In the entries below, find the line with "[00:09:55.90]" and print exactly every line from there up to and including the line with "[00:09:59.57]", with no other lines.

====== Task input

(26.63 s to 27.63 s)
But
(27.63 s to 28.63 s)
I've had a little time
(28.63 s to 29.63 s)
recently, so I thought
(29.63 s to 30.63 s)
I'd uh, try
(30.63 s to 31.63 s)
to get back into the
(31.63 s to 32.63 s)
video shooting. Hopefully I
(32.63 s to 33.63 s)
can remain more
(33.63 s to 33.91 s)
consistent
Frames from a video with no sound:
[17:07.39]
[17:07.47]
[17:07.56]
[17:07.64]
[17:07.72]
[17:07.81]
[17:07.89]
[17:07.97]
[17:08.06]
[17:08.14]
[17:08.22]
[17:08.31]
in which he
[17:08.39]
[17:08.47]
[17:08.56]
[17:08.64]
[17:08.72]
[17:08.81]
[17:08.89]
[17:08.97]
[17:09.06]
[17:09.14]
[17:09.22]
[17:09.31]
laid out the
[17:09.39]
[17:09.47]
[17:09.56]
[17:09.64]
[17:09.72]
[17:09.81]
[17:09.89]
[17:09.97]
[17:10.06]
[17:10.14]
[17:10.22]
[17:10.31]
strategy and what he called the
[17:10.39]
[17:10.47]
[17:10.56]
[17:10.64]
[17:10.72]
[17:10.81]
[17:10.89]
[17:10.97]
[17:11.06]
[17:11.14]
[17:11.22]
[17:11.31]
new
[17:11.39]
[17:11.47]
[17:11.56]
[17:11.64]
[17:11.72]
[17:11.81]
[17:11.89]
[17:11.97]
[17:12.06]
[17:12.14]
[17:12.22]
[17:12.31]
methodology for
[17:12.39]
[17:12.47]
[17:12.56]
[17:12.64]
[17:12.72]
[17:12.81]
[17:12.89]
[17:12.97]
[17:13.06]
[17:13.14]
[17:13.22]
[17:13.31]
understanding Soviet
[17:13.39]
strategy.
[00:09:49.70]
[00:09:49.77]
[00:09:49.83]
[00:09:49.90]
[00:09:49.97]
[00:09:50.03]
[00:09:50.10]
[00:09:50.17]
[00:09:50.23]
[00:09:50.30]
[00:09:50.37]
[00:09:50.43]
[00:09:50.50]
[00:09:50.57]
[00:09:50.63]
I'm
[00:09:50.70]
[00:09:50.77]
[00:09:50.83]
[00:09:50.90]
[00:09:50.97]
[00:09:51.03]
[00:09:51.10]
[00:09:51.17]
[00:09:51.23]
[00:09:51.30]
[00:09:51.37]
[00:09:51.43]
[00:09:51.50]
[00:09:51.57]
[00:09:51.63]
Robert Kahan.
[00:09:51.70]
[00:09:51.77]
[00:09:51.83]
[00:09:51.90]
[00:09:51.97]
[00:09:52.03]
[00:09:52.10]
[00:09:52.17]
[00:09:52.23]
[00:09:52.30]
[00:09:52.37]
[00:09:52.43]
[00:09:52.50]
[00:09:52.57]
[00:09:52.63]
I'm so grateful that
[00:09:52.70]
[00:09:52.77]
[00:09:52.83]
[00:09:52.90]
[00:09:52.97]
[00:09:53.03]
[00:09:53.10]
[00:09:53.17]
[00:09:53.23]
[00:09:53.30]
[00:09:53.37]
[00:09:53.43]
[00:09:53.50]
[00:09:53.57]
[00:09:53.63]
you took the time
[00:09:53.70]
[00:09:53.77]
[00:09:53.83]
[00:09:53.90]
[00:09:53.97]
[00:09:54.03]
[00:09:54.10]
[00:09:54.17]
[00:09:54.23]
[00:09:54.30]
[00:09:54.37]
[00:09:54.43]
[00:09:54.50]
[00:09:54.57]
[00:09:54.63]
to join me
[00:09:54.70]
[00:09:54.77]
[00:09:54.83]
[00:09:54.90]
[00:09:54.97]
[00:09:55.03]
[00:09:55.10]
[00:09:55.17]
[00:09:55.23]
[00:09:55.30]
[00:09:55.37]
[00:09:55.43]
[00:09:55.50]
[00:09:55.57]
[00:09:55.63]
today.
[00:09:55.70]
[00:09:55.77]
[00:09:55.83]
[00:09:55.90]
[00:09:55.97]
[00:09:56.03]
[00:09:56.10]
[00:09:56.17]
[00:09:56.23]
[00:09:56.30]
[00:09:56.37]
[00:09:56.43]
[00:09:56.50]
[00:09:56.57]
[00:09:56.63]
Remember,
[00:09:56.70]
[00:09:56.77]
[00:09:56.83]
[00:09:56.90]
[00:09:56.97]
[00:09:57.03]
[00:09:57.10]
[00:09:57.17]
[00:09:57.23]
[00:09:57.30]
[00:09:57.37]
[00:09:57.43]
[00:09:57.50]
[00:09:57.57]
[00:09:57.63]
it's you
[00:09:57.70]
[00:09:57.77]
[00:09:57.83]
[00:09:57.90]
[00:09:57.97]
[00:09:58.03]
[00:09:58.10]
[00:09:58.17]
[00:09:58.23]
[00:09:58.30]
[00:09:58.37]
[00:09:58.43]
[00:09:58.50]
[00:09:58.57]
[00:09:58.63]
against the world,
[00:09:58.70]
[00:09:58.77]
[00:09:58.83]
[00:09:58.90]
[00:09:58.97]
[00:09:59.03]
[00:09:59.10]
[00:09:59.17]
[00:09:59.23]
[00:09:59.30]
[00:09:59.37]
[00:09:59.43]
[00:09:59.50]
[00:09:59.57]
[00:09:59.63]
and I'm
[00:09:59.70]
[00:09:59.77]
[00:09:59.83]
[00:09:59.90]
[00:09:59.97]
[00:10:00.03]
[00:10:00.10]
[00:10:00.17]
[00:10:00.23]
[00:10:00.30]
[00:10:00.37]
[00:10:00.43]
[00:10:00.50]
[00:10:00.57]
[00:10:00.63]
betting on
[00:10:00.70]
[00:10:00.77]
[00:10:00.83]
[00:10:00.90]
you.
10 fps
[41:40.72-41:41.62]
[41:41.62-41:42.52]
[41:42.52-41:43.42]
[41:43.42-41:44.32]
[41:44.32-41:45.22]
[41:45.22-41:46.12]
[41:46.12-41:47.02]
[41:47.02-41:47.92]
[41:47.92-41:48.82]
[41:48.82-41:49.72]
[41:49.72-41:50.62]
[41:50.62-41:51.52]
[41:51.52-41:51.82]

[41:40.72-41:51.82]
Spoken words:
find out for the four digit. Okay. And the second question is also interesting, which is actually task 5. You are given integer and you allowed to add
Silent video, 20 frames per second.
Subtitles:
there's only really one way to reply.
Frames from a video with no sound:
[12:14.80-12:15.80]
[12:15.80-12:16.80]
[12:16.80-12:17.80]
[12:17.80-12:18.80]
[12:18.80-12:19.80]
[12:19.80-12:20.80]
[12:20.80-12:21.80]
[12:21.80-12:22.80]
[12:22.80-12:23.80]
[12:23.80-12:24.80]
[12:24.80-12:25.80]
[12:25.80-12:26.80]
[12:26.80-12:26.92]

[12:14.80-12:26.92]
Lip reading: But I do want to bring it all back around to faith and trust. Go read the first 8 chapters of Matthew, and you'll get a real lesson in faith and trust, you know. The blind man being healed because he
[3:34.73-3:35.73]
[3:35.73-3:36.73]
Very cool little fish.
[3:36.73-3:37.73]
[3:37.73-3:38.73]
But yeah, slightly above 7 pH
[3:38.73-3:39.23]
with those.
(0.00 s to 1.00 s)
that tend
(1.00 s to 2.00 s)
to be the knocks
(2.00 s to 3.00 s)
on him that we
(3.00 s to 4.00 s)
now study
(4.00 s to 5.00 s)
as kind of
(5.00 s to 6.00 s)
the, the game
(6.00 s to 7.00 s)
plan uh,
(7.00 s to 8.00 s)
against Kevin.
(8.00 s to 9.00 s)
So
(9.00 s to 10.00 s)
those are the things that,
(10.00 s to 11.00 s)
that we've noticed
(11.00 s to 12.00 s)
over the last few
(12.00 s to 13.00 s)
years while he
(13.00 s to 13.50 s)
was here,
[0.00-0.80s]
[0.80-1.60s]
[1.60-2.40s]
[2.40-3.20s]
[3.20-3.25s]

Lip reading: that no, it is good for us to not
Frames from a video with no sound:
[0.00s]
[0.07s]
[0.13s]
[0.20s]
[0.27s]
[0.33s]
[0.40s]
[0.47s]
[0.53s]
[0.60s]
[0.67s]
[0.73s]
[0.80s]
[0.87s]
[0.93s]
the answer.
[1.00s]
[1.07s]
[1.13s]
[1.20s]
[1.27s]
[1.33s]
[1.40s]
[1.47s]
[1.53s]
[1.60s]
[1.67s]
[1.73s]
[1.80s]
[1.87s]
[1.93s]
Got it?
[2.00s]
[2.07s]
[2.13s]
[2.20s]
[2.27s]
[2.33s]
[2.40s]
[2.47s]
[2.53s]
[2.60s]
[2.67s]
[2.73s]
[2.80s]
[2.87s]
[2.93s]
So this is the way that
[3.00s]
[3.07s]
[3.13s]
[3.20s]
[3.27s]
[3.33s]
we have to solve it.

============

> Result for this exercise:
[00:09:55.90]
[00:09:55.97]
[00:09:56.03]
[00:09:56.10]
[00:09:56.17]
[00:09:56.23]
[00:09:56.30]
[00:09:56.37]
[00:09:56.43]
[00:09:56.50]
[00:09:56.57]
[00:09:56.63]
Remember,
[00:09:56.70]
[00:09:56.77]
[00:09:56.83]
[00:09:56.90]
[00:09:56.97]
[00:09:57.03]
[00:09:57.10]
[00:09:57.17]
[00:09:57.23]
[00:09:57.30]
[00:09:57.37]
[00:09:57.43]
[00:09:57.50]
[00:09:57.57]
[00:09:57.63]
it's you
[00:09:57.70]
[00:09:57.77]
[00:09:57.83]
[00:09:57.90]
[00:09:57.97]
[00:09:58.03]
[00:09:58.10]
[00:09:58.17]
[00:09:58.23]
[00:09:58.30]
[00:09:58.37]
[00:09:58.43]
[00:09:58.50]
[00:09:58.57]
[00:09:58.63]
against the world,
[00:09:58.70]
[00:09:58.77]
[00:09:58.83]
[00:09:58.90]
[00:09:58.97]
[00:09:59.03]
[00:09:59.10]
[00:09:59.17]
[00:09:59.23]
[00:09:59.30]
[00:09:59.37]
[00:09:59.43]
[00:09:59.50]
[00:09:59.57]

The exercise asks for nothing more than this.